#### DATA FOR REVIEW:
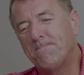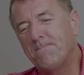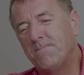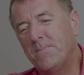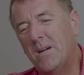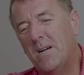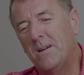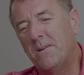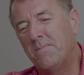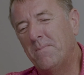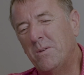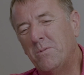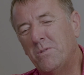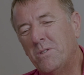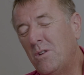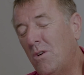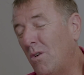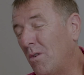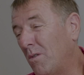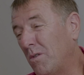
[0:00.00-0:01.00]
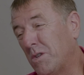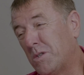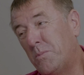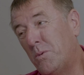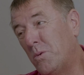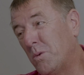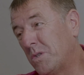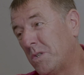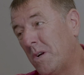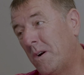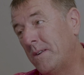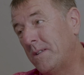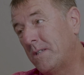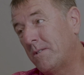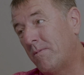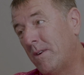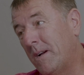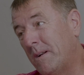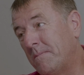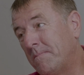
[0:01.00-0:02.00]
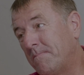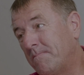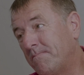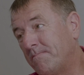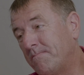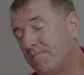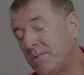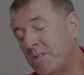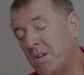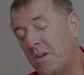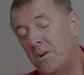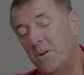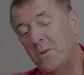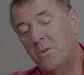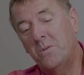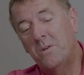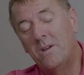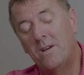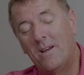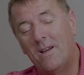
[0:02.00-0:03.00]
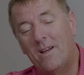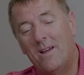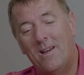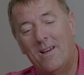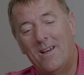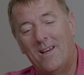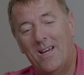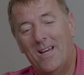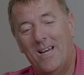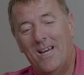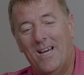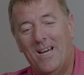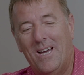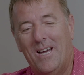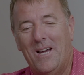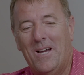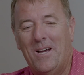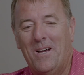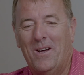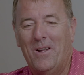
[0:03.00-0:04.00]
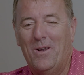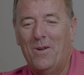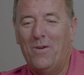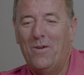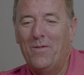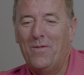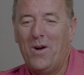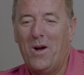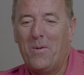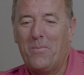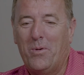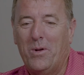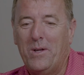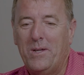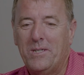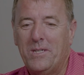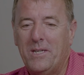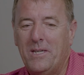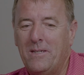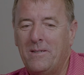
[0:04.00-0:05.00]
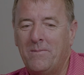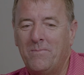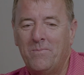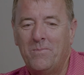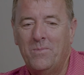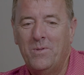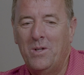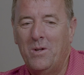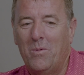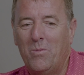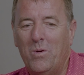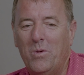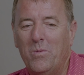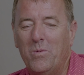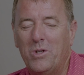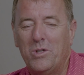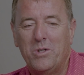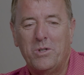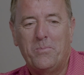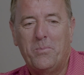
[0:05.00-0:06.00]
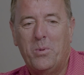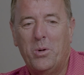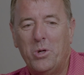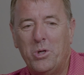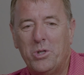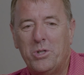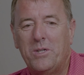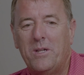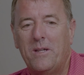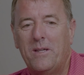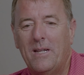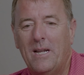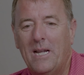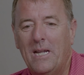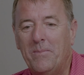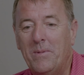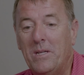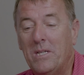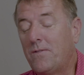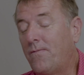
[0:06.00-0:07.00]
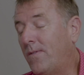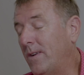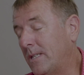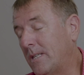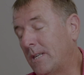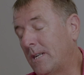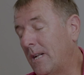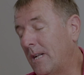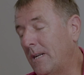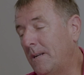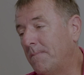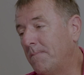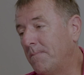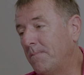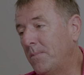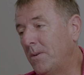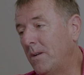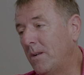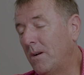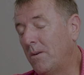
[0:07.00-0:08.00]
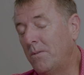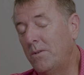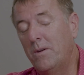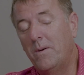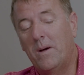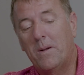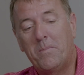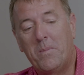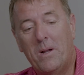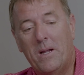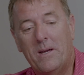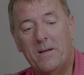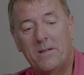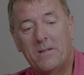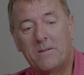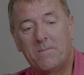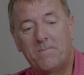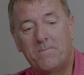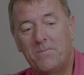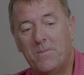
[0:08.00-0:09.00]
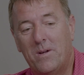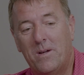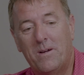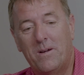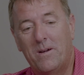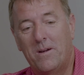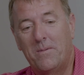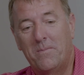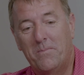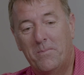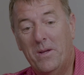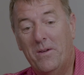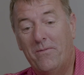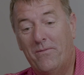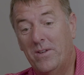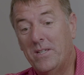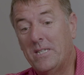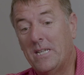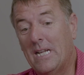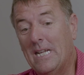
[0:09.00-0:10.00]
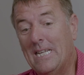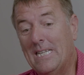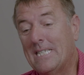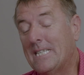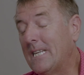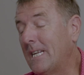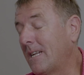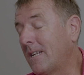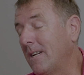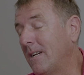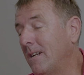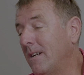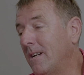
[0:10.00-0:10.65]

there was not a lot of sports science around. So a lot of our pre-season, we were just pushed to the limits physically. You had players being physically sick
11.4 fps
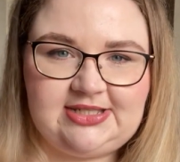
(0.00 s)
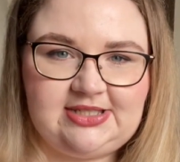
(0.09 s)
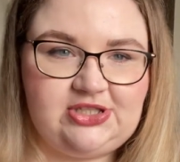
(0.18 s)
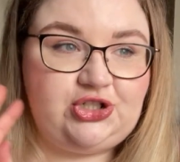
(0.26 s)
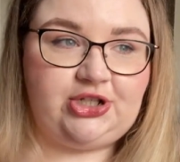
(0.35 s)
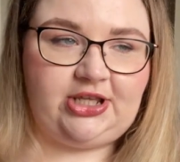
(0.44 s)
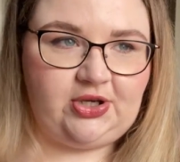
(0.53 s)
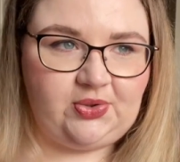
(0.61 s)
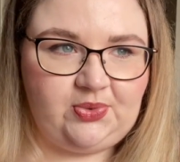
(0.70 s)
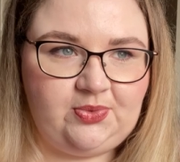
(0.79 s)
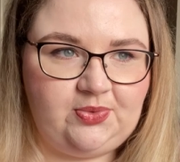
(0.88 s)

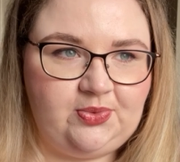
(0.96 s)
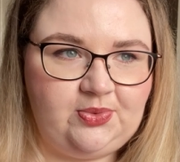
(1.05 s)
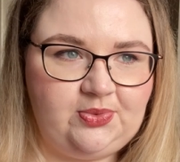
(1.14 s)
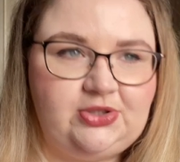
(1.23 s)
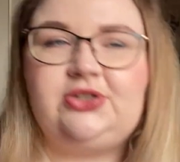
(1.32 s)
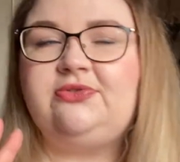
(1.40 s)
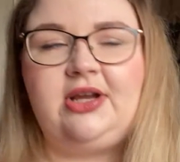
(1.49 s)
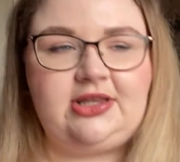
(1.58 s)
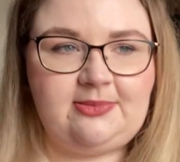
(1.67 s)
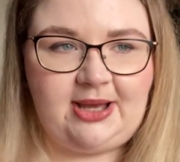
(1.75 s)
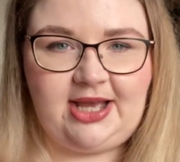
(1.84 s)
studio to go
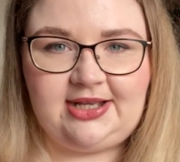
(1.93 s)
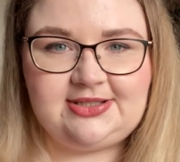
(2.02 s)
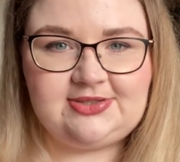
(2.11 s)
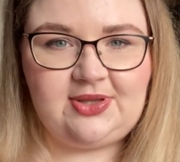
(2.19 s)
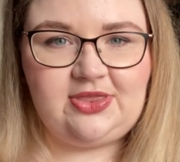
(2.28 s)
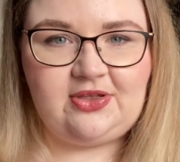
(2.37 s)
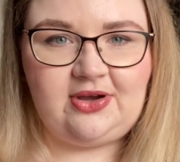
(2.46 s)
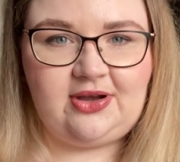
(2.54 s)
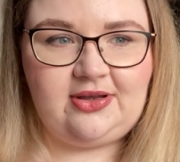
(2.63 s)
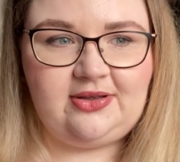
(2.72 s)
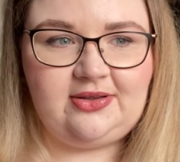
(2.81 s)
round the back. So I
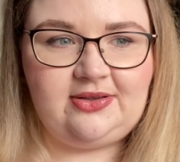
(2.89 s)
thought,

#### INSTRUCTIONS TO FOLLOW:
Print every line above once more, exactly. Omit the pictures.

#### ANSWER AREA:
[0:00.00-0:01.00]
[0:01.00-0:02.00]
[0:02.00-0:03.00]
[0:03.00-0:04.00]
[0:04.00-0:05.00]
[0:05.00-0:06.00]
[0:06.00-0:07.00]
[0:07.00-0:08.00]
[0:08.00-0:09.00]
[0:09.00-0:10.00]
[0:10.00-0:10.65]

there was not a lot of sports science around. So a lot of our pre-season, we were just pushed to the limits physically. You had players being physically sick
11.4 fps
(0.00 s)
(0.09 s)
(0.18 s)
(0.26 s)
(0.35 s)
(0.44 s)
(0.53 s)
(0.61 s)
(0.70 s)
(0.79 s)
(0.88 s)

(0.96 s)
(1.05 s)
(1.14 s)
(1.23 s)
(1.32 s)
(1.40 s)
(1.49 s)
(1.58 s)
(1.67 s)
(1.75 s)
(1.84 s)
studio to go
(1.93 s)
(2.02 s)
(2.11 s)
(2.19 s)
(2.28 s)
(2.37 s)
(2.46 s)
(2.54 s)
(2.63 s)
(2.72 s)
(2.81 s)
round the back. So I
(2.89 s)
thought,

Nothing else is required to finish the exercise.